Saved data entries
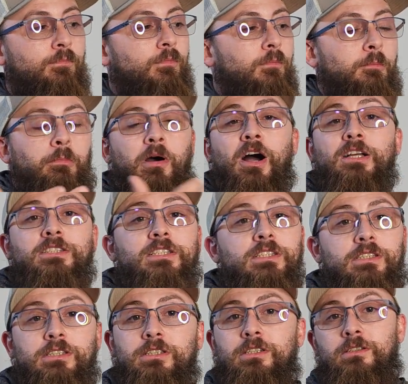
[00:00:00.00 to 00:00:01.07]

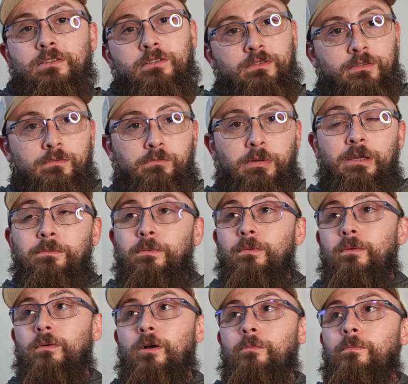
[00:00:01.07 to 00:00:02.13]
bosses,
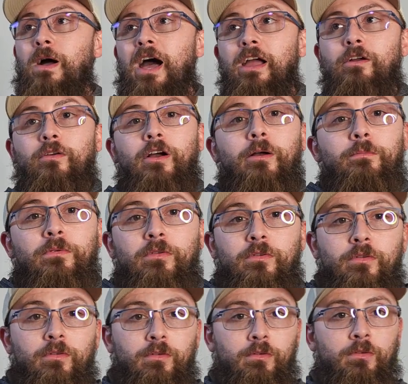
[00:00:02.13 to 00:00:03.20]
people up higher ups,
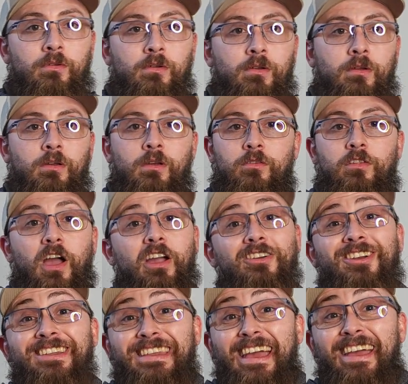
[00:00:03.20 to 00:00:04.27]
tired
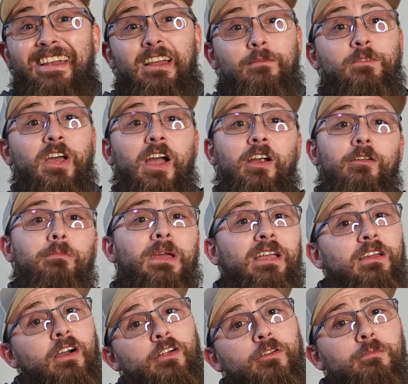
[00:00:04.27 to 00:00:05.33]
of debt. I'm tired of
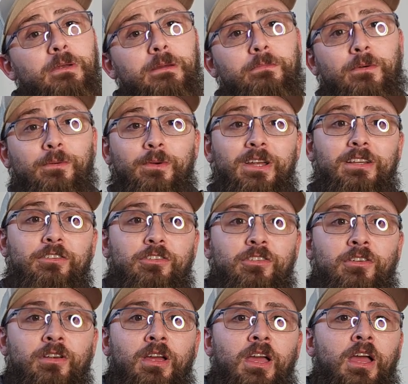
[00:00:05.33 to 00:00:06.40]
making other people rich.
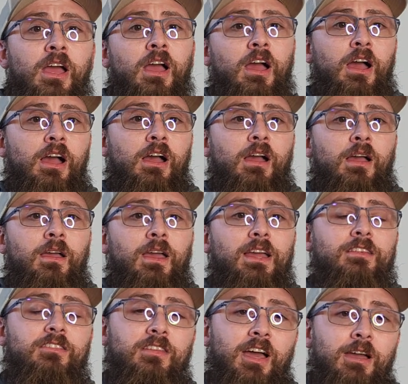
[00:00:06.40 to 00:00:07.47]

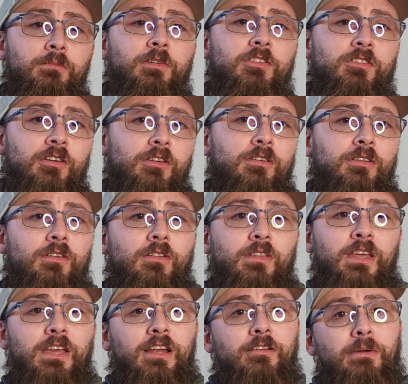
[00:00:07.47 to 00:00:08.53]
It's time to start
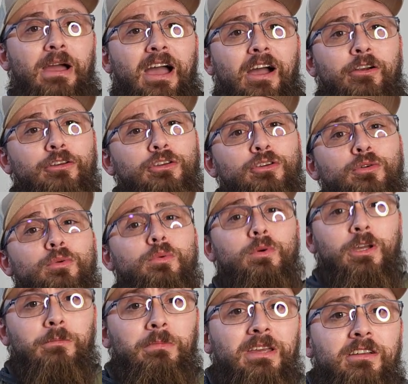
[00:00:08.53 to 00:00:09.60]
thinking about how you
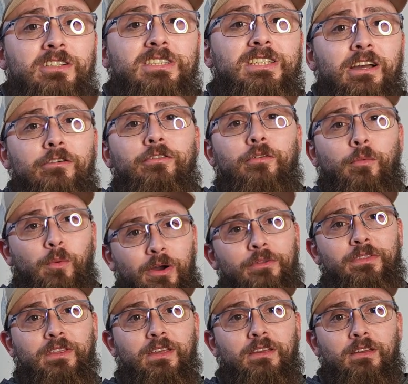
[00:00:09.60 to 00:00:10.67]
can make yourself
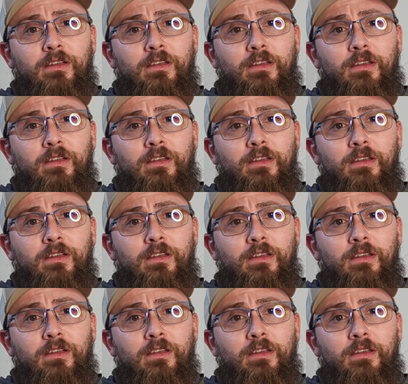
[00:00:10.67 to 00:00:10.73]
wealthy.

Task to complete: Write out every entry exactly. Pictures do not belong in the copy.

Task response:
[00:00:00.00 to 00:00:01.07]

[00:00:01.07 to 00:00:02.13]
bosses,
[00:00:02.13 to 00:00:03.20]
people up higher ups,
[00:00:03.20 to 00:00:04.27]
tired
[00:00:04.27 to 00:00:05.33]
of debt. I'm tired of
[00:00:05.33 to 00:00:06.40]
making other people rich.
[00:00:06.40 to 00:00:07.47]

[00:00:07.47 to 00:00:08.53]
It's time to start
[00:00:08.53 to 00:00:09.60]
thinking about how you
[00:00:09.60 to 00:00:10.67]
can make yourself
[00:00:10.67 to 00:00:10.73]
wealthy.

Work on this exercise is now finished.